Taking into consideration the mentioned optimistic outlook of the company and its ability to deliver positive surprises nearly 70% of the time, regular dividend payment without failure, plus its soon-to-be new three-year share repurchase program, the potential for growth exists.
The #PhilipMorris share price has traded in a strong uptrend since regaining its support from the lows seen in late March 2020, at $56.00. It then recorded cumulative gains of 77.4% to last close at $99.34.
Recently, the company’s share price remained consolidating at a high level (in line with the Alligator indicator), above the immediate support zone $96.00-$97.85. Coupled with the parabolic SAR that are positioned above the share price, the bulls may not be activated at this moment.
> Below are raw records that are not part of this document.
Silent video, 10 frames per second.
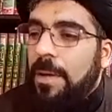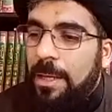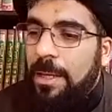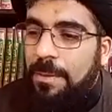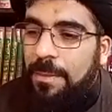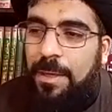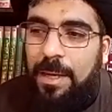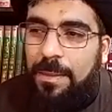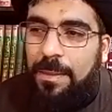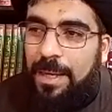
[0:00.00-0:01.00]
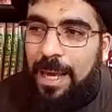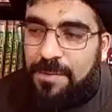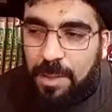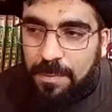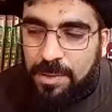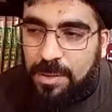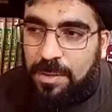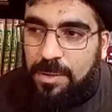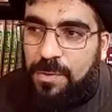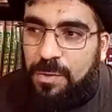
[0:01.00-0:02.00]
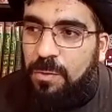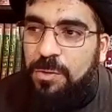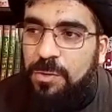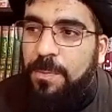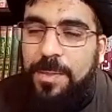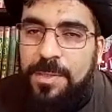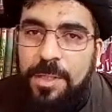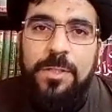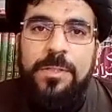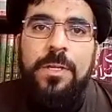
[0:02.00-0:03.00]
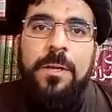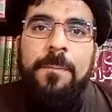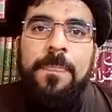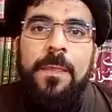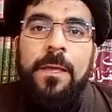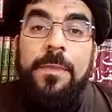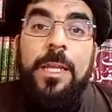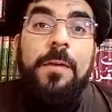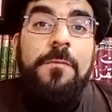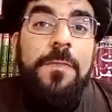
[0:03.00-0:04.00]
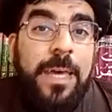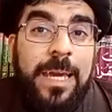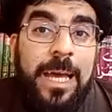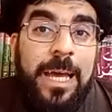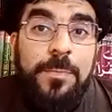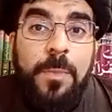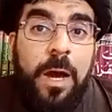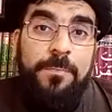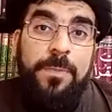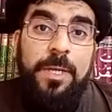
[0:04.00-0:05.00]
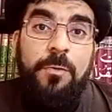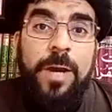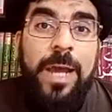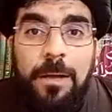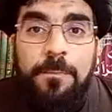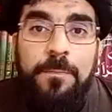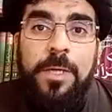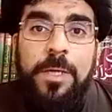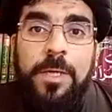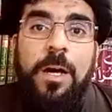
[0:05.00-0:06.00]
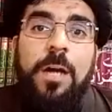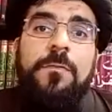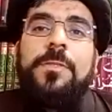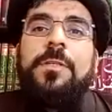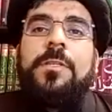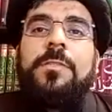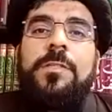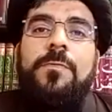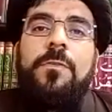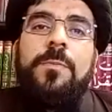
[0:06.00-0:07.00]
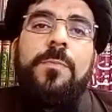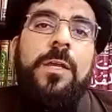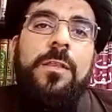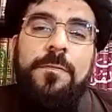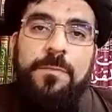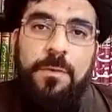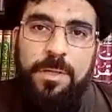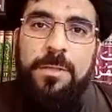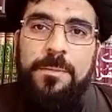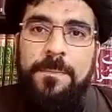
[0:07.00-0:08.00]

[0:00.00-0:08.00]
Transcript: and they have some social positions that if they admire me or help me, I will be successful in my life, okay?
An additional catalyst may be required for a clear breakthrough. A surge in bullish momentum may drive the share price higher towards the high seen in April 2018, at $103.54. The second and third resistance are $106.95 (FE 161.8%) and $109.15 (FR 78.6%).
If price breaks below the said support, the bears may drive the price lower to test the confluence zone between the upper line of ascending wedge and 100-SMA. Moving further, a break below the support zone $89.25-$89.95 may indicate a change in the current trend structure.